◆ ENTRIES SUPPLIED ◆

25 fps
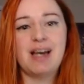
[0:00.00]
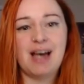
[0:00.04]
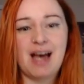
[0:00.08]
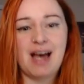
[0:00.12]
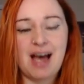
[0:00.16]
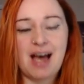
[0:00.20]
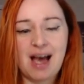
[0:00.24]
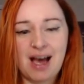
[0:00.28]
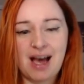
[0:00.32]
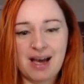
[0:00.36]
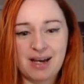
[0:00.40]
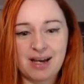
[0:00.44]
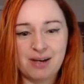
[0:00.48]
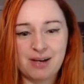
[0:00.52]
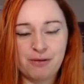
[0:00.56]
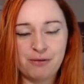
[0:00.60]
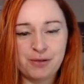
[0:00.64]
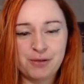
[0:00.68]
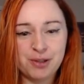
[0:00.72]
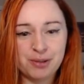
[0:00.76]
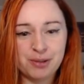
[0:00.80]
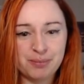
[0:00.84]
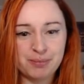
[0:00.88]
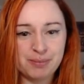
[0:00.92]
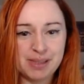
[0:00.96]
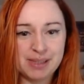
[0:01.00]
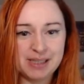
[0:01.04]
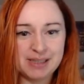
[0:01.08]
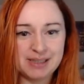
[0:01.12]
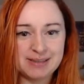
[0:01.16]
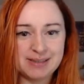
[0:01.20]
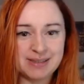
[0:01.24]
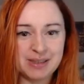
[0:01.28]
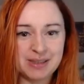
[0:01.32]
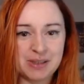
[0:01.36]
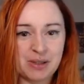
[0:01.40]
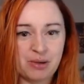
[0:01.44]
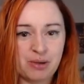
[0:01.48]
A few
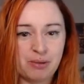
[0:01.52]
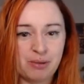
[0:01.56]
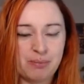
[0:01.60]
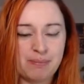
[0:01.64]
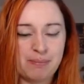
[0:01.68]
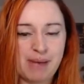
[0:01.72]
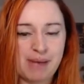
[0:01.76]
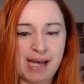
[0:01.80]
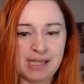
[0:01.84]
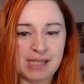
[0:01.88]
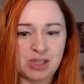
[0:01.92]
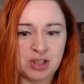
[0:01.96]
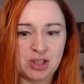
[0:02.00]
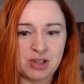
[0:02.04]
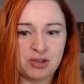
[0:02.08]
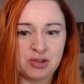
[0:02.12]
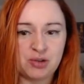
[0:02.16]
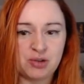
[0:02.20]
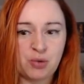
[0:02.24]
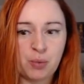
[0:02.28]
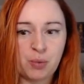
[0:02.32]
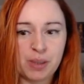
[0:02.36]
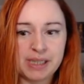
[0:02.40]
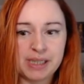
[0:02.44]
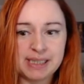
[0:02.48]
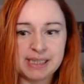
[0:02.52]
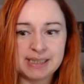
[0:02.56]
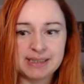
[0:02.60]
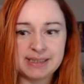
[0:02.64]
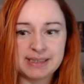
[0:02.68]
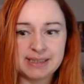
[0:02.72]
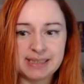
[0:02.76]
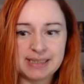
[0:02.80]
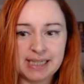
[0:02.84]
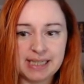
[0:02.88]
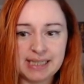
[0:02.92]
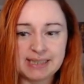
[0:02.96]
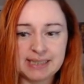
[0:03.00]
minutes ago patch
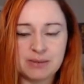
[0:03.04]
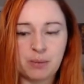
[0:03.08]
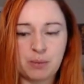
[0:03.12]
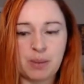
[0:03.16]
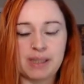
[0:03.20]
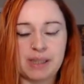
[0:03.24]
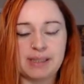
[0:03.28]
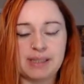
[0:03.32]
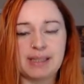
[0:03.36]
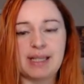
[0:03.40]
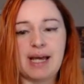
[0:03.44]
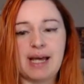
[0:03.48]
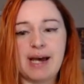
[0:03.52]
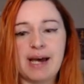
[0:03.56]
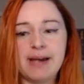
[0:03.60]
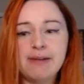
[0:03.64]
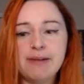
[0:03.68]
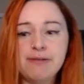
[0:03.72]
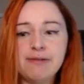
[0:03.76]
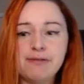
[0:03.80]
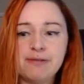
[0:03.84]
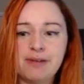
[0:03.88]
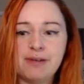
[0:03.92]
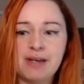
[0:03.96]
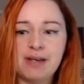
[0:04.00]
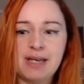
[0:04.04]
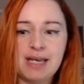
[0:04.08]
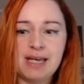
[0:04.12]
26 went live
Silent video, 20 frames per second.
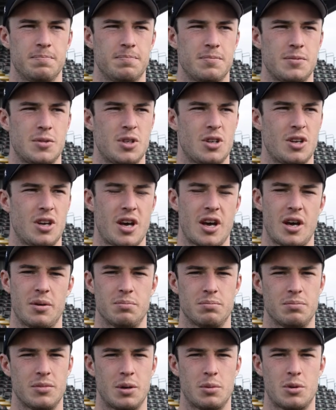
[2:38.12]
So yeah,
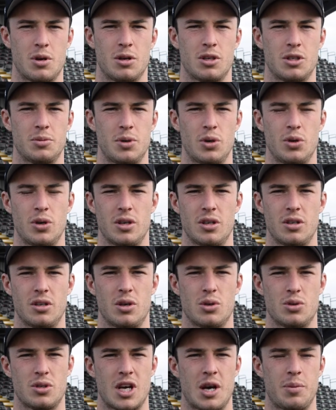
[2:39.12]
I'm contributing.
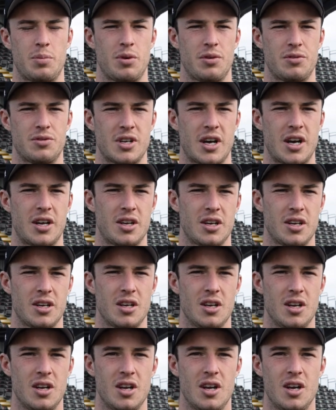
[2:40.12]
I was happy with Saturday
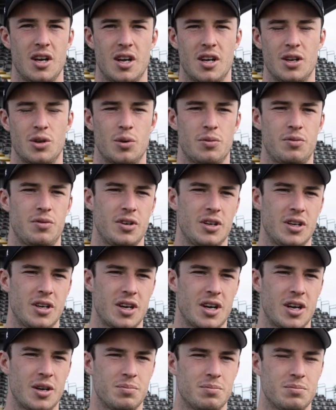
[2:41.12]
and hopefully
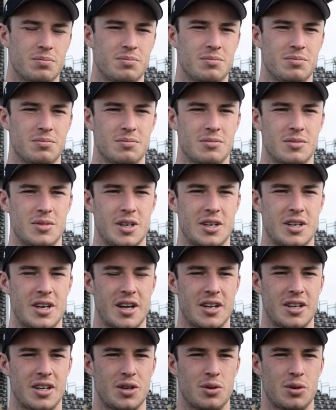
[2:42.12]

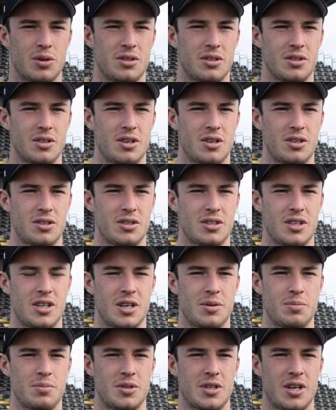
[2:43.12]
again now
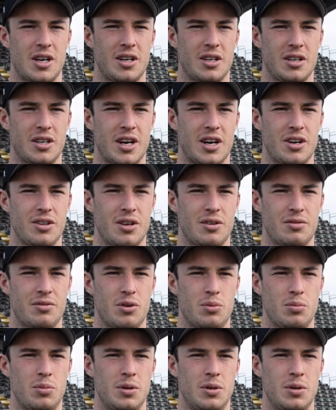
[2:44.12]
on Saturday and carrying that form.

◆ WHAT YOU NEED TO DO ◆
With the pictures set aside, write out the whole listing exactly.

◆ ANSWER TO THE PROBLEM ◆
25 fps
[0:00.00]
[0:00.04]
[0:00.08]
[0:00.12]
[0:00.16]
[0:00.20]
[0:00.24]
[0:00.28]
[0:00.32]
[0:00.36]
[0:00.40]
[0:00.44]
[0:00.48]
[0:00.52]
[0:00.56]
[0:00.60]
[0:00.64]
[0:00.68]
[0:00.72]
[0:00.76]
[0:00.80]
[0:00.84]
[0:00.88]
[0:00.92]
[0:00.96]
[0:01.00]
[0:01.04]
[0:01.08]
[0:01.12]
[0:01.16]
[0:01.20]
[0:01.24]
[0:01.28]
[0:01.32]
[0:01.36]
[0:01.40]
[0:01.44]
[0:01.48]
A few
[0:01.52]
[0:01.56]
[0:01.60]
[0:01.64]
[0:01.68]
[0:01.72]
[0:01.76]
[0:01.80]
[0:01.84]
[0:01.88]
[0:01.92]
[0:01.96]
[0:02.00]
[0:02.04]
[0:02.08]
[0:02.12]
[0:02.16]
[0:02.20]
[0:02.24]
[0:02.28]
[0:02.32]
[0:02.36]
[0:02.40]
[0:02.44]
[0:02.48]
[0:02.52]
[0:02.56]
[0:02.60]
[0:02.64]
[0:02.68]
[0:02.72]
[0:02.76]
[0:02.80]
[0:02.84]
[0:02.88]
[0:02.92]
[0:02.96]
[0:03.00]
minutes ago patch
[0:03.04]
[0:03.08]
[0:03.12]
[0:03.16]
[0:03.20]
[0:03.24]
[0:03.28]
[0:03.32]
[0:03.36]
[0:03.40]
[0:03.44]
[0:03.48]
[0:03.52]
[0:03.56]
[0:03.60]
[0:03.64]
[0:03.68]
[0:03.72]
[0:03.76]
[0:03.80]
[0:03.84]
[0:03.88]
[0:03.92]
[0:03.96]
[0:04.00]
[0:04.04]
[0:04.08]
[0:04.12]
26 went live
Silent video, 20 frames per second.
[2:38.12]
So yeah,
[2:39.12]
I'm contributing.
[2:40.12]
I was happy with Saturday
[2:41.12]
and hopefully
[2:42.12]

[2:43.12]
again now
[2:44.12]
on Saturday and carrying that form.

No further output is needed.